The poll expresses the sort of voter angst that is “bigger than one politician or one party,” says Dan Schnur, director of the Jesse Unruh Institute of Politics at the University of Southern California.
It also comes amid growing calls for deeper changes to California’s complex political system, which critics complain gives too much power special interests and ballot initiatives.
In fact, according to the Field Poll, a large majority of Californians want to see lawmakers tackle two of the state’s most vexing problems in special sessions: 73 percent of respondents favor one to deal with California’s water woes and 62 percent want a one dedicated to tax reform.
Even though Schwarzenegger supports water and tax policy overhauls, many analysts are skeptical that he can achieve such ambitious changes, especially with such low ratings.
“Governors are just getting blamed for the hard times,” says Tony Quinn, political analyst and co-editor of California Target Book. “This all reflects a general public dissatisfaction with the fact that this recession just goes on and on, and the government just can’t seem to do anything about it.”
That disappointment doesn’t stop with the governor. The Field Poll shows voter unhappiness with state legislators, too. Seventy-eight percent of respondents said lawmakers were falling down on the job – the lowest rating in the Field Poll’s history.
Schwarzenegger’s fall from a high approval rating of 65 percent in August 2004 follows the deepening economic crisis in California, one of the hardest hit states in the recession.

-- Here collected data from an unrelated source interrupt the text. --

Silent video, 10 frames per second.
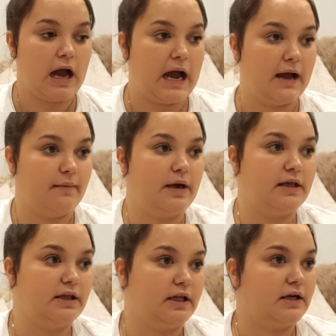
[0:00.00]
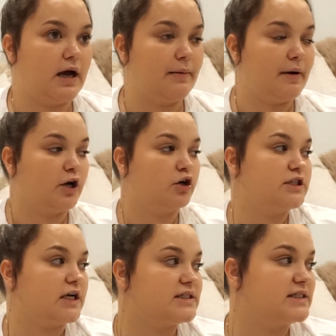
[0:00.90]
Um, and then I might go
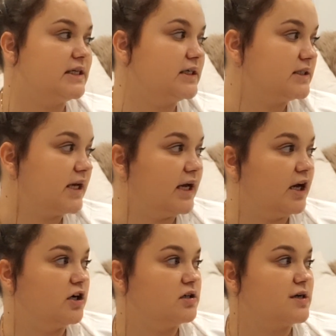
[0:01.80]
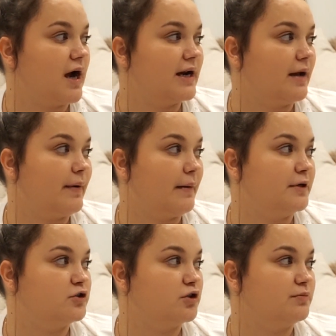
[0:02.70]
downstairs and tidy up our
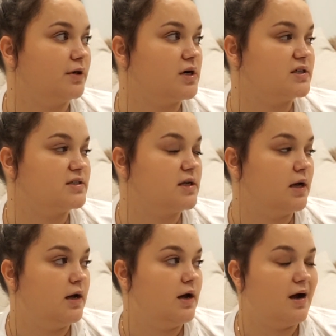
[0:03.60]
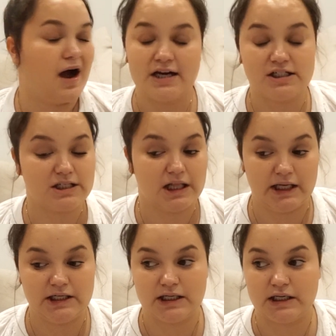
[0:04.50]
bedroom because I just
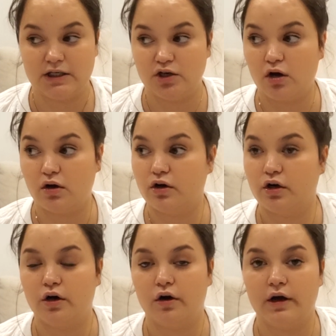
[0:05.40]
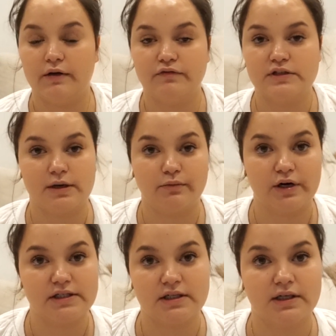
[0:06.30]
cleaned it not long ago and for some
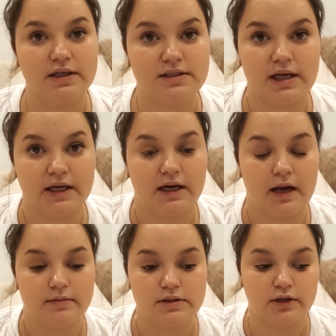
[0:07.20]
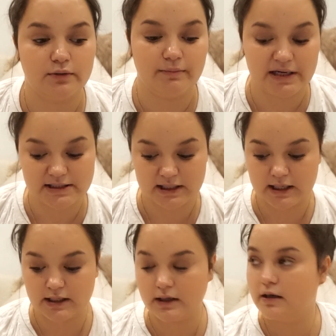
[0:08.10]
reason it's like an absolute mess
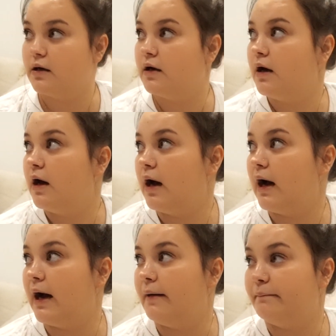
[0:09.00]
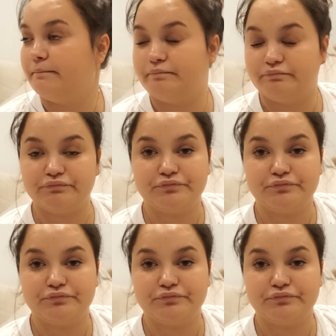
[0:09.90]
again. Um,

The unemployment rate is 12.2 percent, the fourth highest in the nation. While the foreclosures slowed by 9 percent in August compared with the year earlier, 92,326 properties still went into foreclosure last month, according to RealtyTrac, an online database of foreclosures.
Over the summer, Schwarzenegger faced off with legislators in a tense budget battle. In the end, the governor signed a $92 billion general fund budget that cut some $15 billion in state services, resulting in thousands of state employees losing their jobs.
“Taxes have been increased and services cut, but [politicians] aren’t really taking a swing at the bureaucracy that voters believe exists … voters believe that billions and billions of dollars can be cut from state budget just by cutting bureaucracy,” says Mark DiCamillo, director of The Field Poll.
From the perspective of the voters who responded to the poll, he says, “nothing in Sacramento has fundamentally changed.”
While he agrees Schwarzenegger’s disapproval rating – 65 percent – reflects current fiscal woes, Mr. DiCamillo points out that past governors have weathered recessions better. Only Gov. Gray Davis dipped below Schwarzenegger, with a 22 percent approval rating in 2003 just before being recalled from office. Republican Gov. Pete Wilson’s lowest approval rating was 33 percent – 6 points higher than Schwarzenegger’s today – during the early 1990s recession.
“We’ve been through recessions before but we haven’t seen this level of frustration or criticism,” says DiCamillo.
But while his group’s poll shows “a greater loss of confidence than we have seen in the past, the past has also shown Californians have a tremendous ability to bounce back.”